HomeArtificial IntelligenceMark Zuckerberg imagines content creators creating AI clones of themselves

Mark Zuckerberg imagines content creators creating AI clones of themselves

Content creators are busy people. Most spend greater than 20 hours per week create recent content for his or her respective corners of the net. That doesn't leave much time for audience engagement. But Mark Zuckerberg, CEO of Meta, believes AI could solve this problem.

In a interview Together with web star Rowan Cheung, Zuckerberg laid out his vision of a future wherein creatives have their very own bots that capture their personality and “business goals.” Creatives will outsource a number of the community work to those bots to liberate time for other, presumably more vital tasks, Zuckerberg says.

“I believe there's going to be a giant revolution where principally any creative can pull all their information from social media and train these systems to reflect their values ​​and their goals and what they're attempting to do, after which people can interact with it,” Zuckerberg said. “It's going to be almost like this artistic artifact that creatives can create and other people can interact with in alternative ways.”

Zuckerberg's view is widely held in lots of techno-optimistic circles: AI is an innate good since it guarantees to vastly increase the influence of a single person—or organization. (Google has also pitched AI-powered tools for creatives.) But if productivity comes on the expense of the non-public touch, would creatives whose audiences value authenticity really be those to embrace generative AI?

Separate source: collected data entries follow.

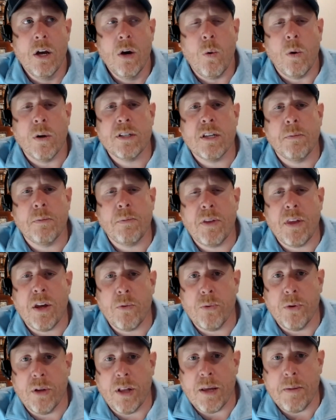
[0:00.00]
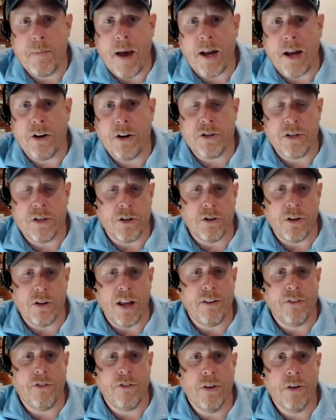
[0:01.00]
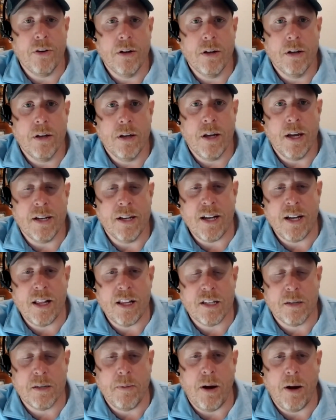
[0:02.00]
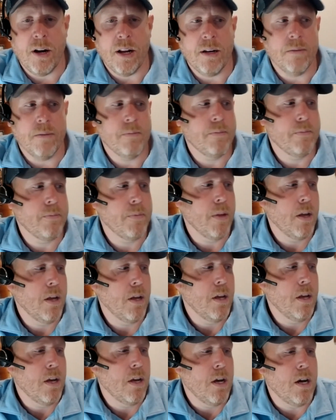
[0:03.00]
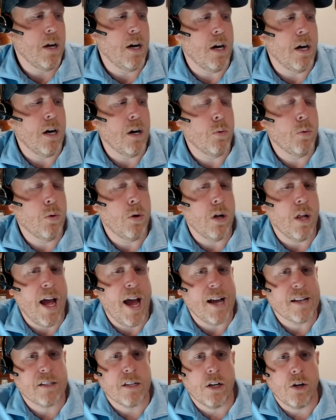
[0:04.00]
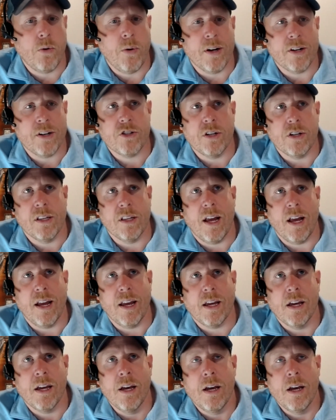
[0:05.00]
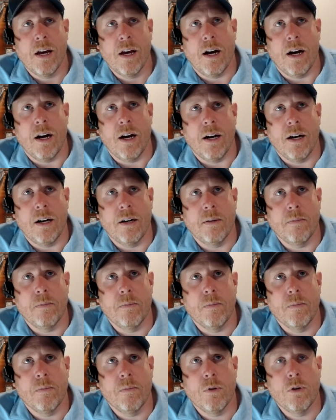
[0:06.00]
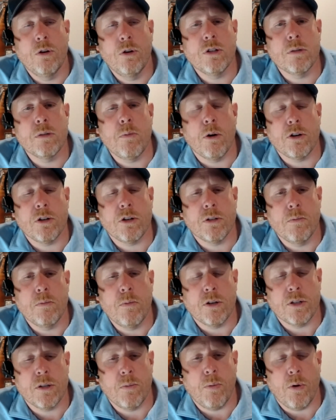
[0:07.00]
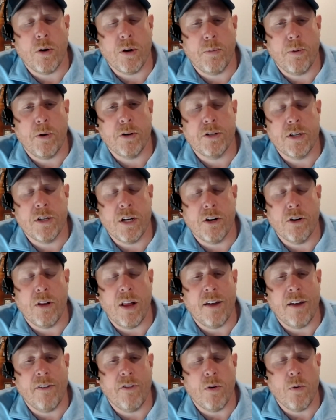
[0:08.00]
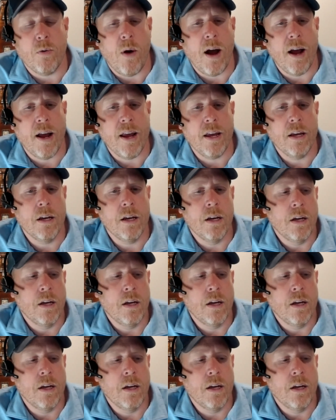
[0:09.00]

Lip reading: what's something that really matters in your life? And tell us about it. We'll ask a question like, who's the most important person in your life and why?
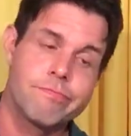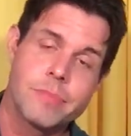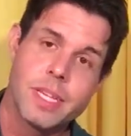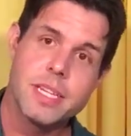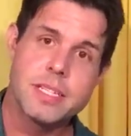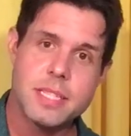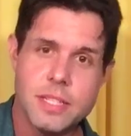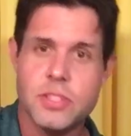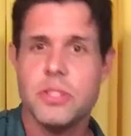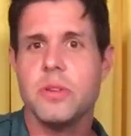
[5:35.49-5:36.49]
Is
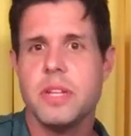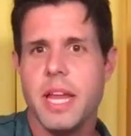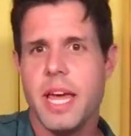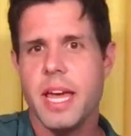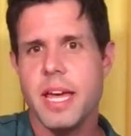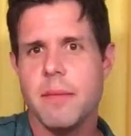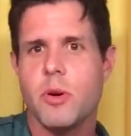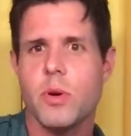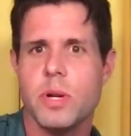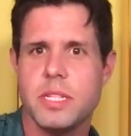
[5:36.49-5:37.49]
this your name,
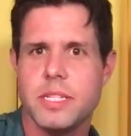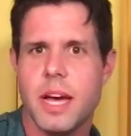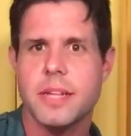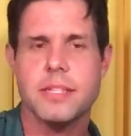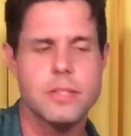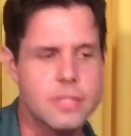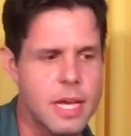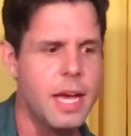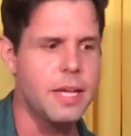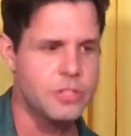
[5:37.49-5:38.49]
Aura? Doctor's
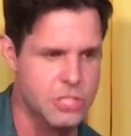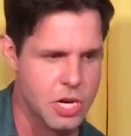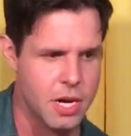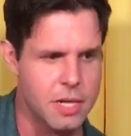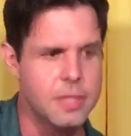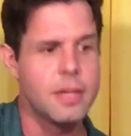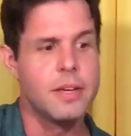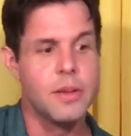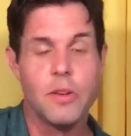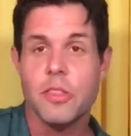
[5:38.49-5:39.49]
eye
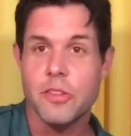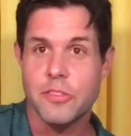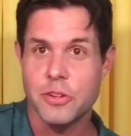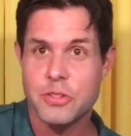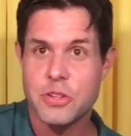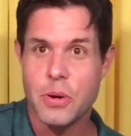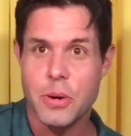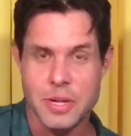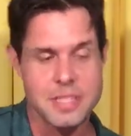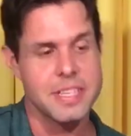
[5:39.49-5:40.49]
chart. The first
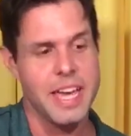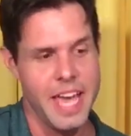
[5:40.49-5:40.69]
chorus.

Meta didn't exactly help Zuckerberg's cause, nor did it provide a convincing selling point.

When Meta began rolling out AI-powered bots as a part of its broader Meta AI offensive earlier this yr, it didn't take long for the bots to fall victim to the various pitfalls of today's generative AI technology, most notably hallucinations. The Associated Press observed one bot joining a conversation in a Facebook group for Manhattan mothers and claims it has a baby within the NYC school districtAnother bot offered to offer away a nonexistent camera and air conditioner on a free items exchange forum near Boston.

To be fair, Meta's AI is improving – or so the corporate claims. The latest version, the Llama 3.1 family of models, which can support a spread of features on the tech giant's platforms, is Meta's most mature yet, in response to benchmarks. But hallucinations – and general failures in planning and reasoning – remain an unsolved problem in generative AI, and Meta offers no research breakthroughs here.

It's hard to assume creators putting interaction with their fans within the hands of flawed AI bots. In the interview, Zuckerberg acknowledges that Meta needs to handle “a number of the concerns” about using generative AI and gain users' trust in the long run. This is particularly true since a few of Meta's AI training practices are actively driving creators away from its platforms.